TASK OBJECTIVE — Among the entries below, only the lines from the one with "Frames from a" through the one with "Verbatim transcript: uh, it's" are to be retyped, exactly and without pictures.

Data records
______________________________

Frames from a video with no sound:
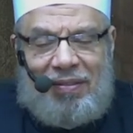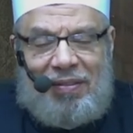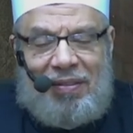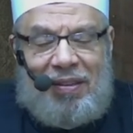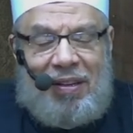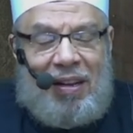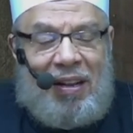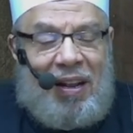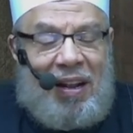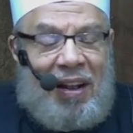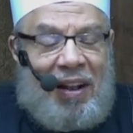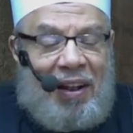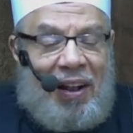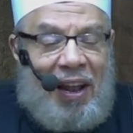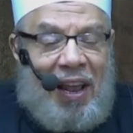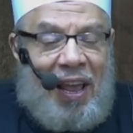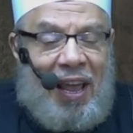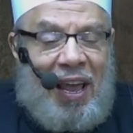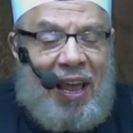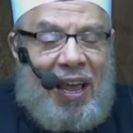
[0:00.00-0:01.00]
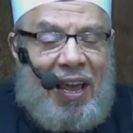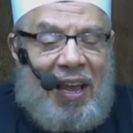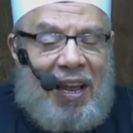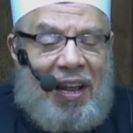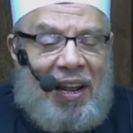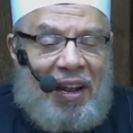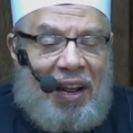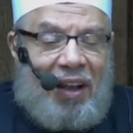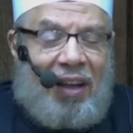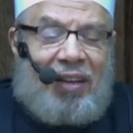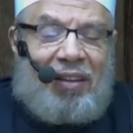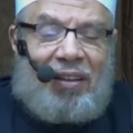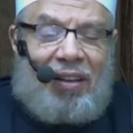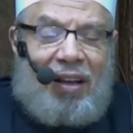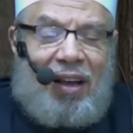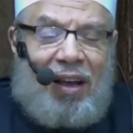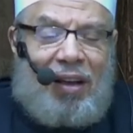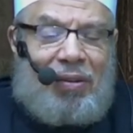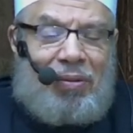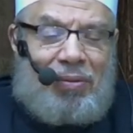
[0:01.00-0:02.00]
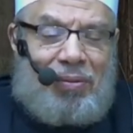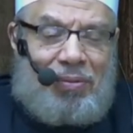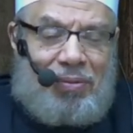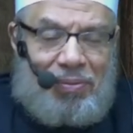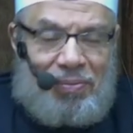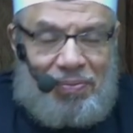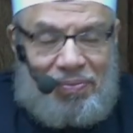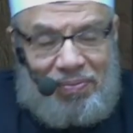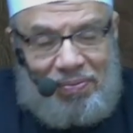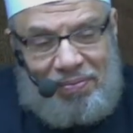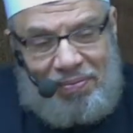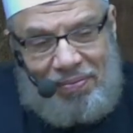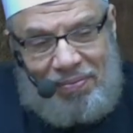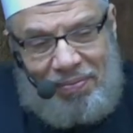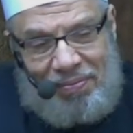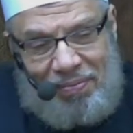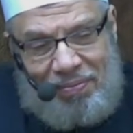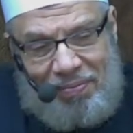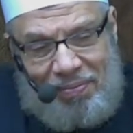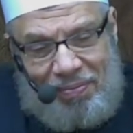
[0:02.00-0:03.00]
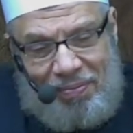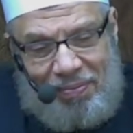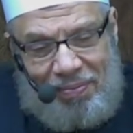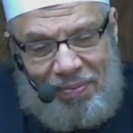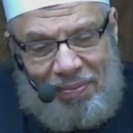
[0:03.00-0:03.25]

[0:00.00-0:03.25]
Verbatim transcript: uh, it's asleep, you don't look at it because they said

______________________________

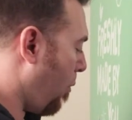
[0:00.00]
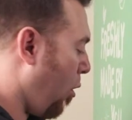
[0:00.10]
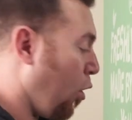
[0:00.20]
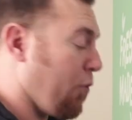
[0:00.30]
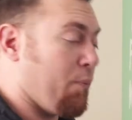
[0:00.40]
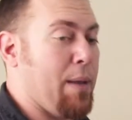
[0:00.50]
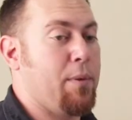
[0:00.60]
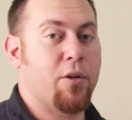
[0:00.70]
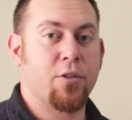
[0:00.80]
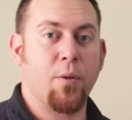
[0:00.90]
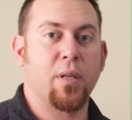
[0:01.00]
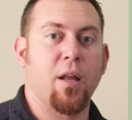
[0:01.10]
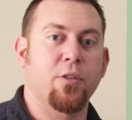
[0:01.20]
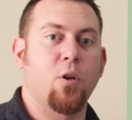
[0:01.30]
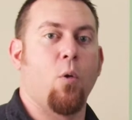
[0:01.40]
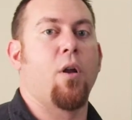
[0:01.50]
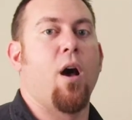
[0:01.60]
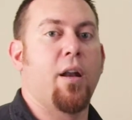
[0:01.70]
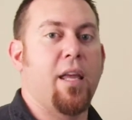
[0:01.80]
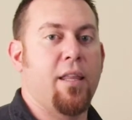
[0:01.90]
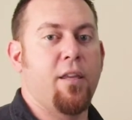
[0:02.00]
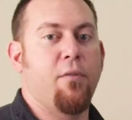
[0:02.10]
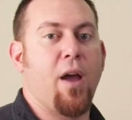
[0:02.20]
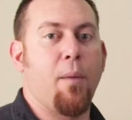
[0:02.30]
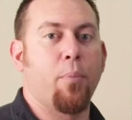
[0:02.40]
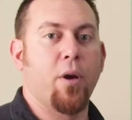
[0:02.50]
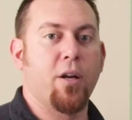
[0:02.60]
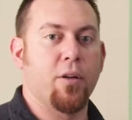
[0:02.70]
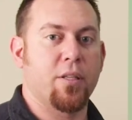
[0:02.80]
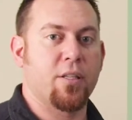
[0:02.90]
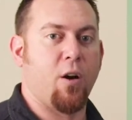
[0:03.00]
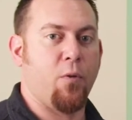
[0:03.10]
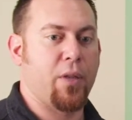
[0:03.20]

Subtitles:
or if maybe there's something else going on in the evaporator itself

______________________________

YOUR SOLUTION —
Frames from a video with no sound:
[0:00.00-0:01.00]
[0:01.00-0:02.00]
[0:02.00-0:03.00]
[0:03.00-0:03.25]

[0:00.00-0:03.25]
Verbatim transcript: uh, it's asleep, you don't look at it because they said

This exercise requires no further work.